What happens is that the Mountain West goes from six tier-leading seasons to just two, while Conference USA drops off so severely that it's the worst league every year from 2006-on:

You can survive getting raided once -- what the Atlantic 10 did, actually making itself better by grabbing Butler and VCU, plus creating Butler-Xavier and VCU-Richmond rivalries, should be viewed as a coup -- but you can't survive getting raided twice. RIP, C-USA.

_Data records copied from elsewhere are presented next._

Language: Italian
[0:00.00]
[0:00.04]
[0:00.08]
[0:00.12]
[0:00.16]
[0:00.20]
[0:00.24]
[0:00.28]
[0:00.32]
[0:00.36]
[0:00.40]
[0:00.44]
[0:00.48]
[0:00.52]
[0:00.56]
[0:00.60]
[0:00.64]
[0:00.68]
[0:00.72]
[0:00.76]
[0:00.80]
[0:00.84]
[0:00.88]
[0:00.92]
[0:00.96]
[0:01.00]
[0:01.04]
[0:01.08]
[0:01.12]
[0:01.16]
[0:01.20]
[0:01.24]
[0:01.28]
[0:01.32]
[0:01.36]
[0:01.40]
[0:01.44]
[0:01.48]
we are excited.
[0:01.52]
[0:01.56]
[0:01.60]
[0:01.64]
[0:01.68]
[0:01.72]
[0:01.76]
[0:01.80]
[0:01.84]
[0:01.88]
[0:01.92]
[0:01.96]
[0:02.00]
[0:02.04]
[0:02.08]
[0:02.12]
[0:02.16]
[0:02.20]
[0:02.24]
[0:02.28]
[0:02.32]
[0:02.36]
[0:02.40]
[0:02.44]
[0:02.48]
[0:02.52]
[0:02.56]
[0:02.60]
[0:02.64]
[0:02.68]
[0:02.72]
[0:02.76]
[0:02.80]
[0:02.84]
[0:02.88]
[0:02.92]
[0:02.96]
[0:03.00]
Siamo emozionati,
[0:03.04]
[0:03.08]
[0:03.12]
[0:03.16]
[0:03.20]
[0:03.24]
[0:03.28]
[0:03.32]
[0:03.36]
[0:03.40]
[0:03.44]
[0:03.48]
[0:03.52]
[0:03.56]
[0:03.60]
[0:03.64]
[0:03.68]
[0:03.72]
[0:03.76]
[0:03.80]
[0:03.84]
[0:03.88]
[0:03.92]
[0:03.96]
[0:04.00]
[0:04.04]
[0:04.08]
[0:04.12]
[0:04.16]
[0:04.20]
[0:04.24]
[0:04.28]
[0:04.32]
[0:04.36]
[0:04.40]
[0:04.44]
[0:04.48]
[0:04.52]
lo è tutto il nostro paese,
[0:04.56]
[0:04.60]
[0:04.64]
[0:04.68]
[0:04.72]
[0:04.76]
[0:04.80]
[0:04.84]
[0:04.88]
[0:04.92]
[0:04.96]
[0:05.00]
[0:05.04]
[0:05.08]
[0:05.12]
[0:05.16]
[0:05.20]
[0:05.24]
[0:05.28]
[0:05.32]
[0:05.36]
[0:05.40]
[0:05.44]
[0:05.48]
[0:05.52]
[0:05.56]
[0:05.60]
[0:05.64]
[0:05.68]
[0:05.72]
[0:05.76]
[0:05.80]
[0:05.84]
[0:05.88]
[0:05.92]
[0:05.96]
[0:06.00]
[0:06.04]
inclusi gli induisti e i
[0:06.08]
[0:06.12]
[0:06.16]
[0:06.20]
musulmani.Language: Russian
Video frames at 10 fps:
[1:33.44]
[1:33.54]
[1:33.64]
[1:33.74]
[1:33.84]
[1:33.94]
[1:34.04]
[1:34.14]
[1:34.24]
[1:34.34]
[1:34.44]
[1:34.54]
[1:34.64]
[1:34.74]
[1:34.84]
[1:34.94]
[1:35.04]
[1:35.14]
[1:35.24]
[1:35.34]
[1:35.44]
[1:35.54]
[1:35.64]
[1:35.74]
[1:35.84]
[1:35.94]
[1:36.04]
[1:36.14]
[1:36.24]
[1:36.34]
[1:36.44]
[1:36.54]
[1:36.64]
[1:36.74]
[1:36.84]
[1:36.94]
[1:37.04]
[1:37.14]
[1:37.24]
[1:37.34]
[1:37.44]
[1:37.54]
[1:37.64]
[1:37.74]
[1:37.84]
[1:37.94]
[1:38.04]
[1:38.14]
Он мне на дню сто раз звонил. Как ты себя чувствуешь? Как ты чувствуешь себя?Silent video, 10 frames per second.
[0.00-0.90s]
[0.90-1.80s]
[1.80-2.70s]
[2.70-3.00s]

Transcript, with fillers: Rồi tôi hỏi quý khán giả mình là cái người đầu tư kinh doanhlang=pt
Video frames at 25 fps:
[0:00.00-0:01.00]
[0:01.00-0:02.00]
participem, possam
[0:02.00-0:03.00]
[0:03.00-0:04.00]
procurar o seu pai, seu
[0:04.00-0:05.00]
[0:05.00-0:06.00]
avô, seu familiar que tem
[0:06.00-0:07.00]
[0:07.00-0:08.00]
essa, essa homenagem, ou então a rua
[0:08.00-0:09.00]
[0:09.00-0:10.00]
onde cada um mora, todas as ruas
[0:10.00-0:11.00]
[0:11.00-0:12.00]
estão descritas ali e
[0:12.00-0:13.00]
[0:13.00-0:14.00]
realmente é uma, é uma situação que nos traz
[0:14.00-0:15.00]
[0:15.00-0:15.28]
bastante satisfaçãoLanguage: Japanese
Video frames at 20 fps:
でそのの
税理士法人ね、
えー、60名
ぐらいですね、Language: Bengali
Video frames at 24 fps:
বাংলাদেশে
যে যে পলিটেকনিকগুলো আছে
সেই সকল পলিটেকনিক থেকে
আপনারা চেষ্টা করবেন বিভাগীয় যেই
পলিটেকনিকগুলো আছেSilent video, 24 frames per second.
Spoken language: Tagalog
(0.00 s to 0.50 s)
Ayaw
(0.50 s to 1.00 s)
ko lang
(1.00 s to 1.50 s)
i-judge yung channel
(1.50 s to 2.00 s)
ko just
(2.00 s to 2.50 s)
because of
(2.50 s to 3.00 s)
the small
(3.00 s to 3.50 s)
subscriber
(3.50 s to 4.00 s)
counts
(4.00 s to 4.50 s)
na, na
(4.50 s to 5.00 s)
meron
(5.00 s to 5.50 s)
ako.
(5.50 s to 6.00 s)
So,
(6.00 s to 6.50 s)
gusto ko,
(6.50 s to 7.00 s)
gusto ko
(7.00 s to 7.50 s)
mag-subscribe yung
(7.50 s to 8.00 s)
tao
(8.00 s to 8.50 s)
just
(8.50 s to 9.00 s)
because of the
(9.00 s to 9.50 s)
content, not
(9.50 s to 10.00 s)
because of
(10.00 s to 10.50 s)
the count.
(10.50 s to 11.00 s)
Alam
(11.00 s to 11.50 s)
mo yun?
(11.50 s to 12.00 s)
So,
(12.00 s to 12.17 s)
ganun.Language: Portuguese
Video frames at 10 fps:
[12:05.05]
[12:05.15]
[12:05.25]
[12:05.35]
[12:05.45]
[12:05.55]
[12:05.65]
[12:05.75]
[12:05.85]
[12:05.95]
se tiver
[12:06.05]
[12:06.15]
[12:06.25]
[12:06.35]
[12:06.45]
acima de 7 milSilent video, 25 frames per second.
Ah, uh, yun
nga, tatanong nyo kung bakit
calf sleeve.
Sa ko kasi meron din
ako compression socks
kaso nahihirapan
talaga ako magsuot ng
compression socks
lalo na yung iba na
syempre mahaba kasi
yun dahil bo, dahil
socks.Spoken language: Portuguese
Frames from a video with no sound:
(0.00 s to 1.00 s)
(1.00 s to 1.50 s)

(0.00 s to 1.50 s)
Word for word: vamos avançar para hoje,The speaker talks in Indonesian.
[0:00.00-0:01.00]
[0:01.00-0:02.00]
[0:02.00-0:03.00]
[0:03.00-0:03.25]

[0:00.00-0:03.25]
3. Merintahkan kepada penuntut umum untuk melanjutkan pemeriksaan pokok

The data suggests that among the 10 leagues I examined, there are five post-realignment tiers (arranged by color), rather than a strict cut-off between majors and mids. The Big East is a decidedly third-tier league after losing two powerhouses and adding dead weight in the form of Houston, SMU and UCF:

When assessed purely in terms of gains vs. losses, the realignment picture looks worse. Of the nine leagues whose membership was affected, six became less efficient overall. The ACC is the only conference that made a noteworthy gain -- but that gain was nowhere near the magnitude of the losses suffered by the Big East, Mountain West and (worst of all) C-USA:

This suggests a future in which the strongest conference becomes a bit better by adding two powerhouses, but everyone else stays the same or gets worse -- and the trickle-down effect of realignment on leagues such as the CAA and SoCon has yet to be fully felt. The sport will go on, and no one will cry over the weakening of C-USA, but they will long lament the death of great major-conference rivalries, and that the once-mighty Big East has lost much of its muscle. Thanks, football, for all that you've done.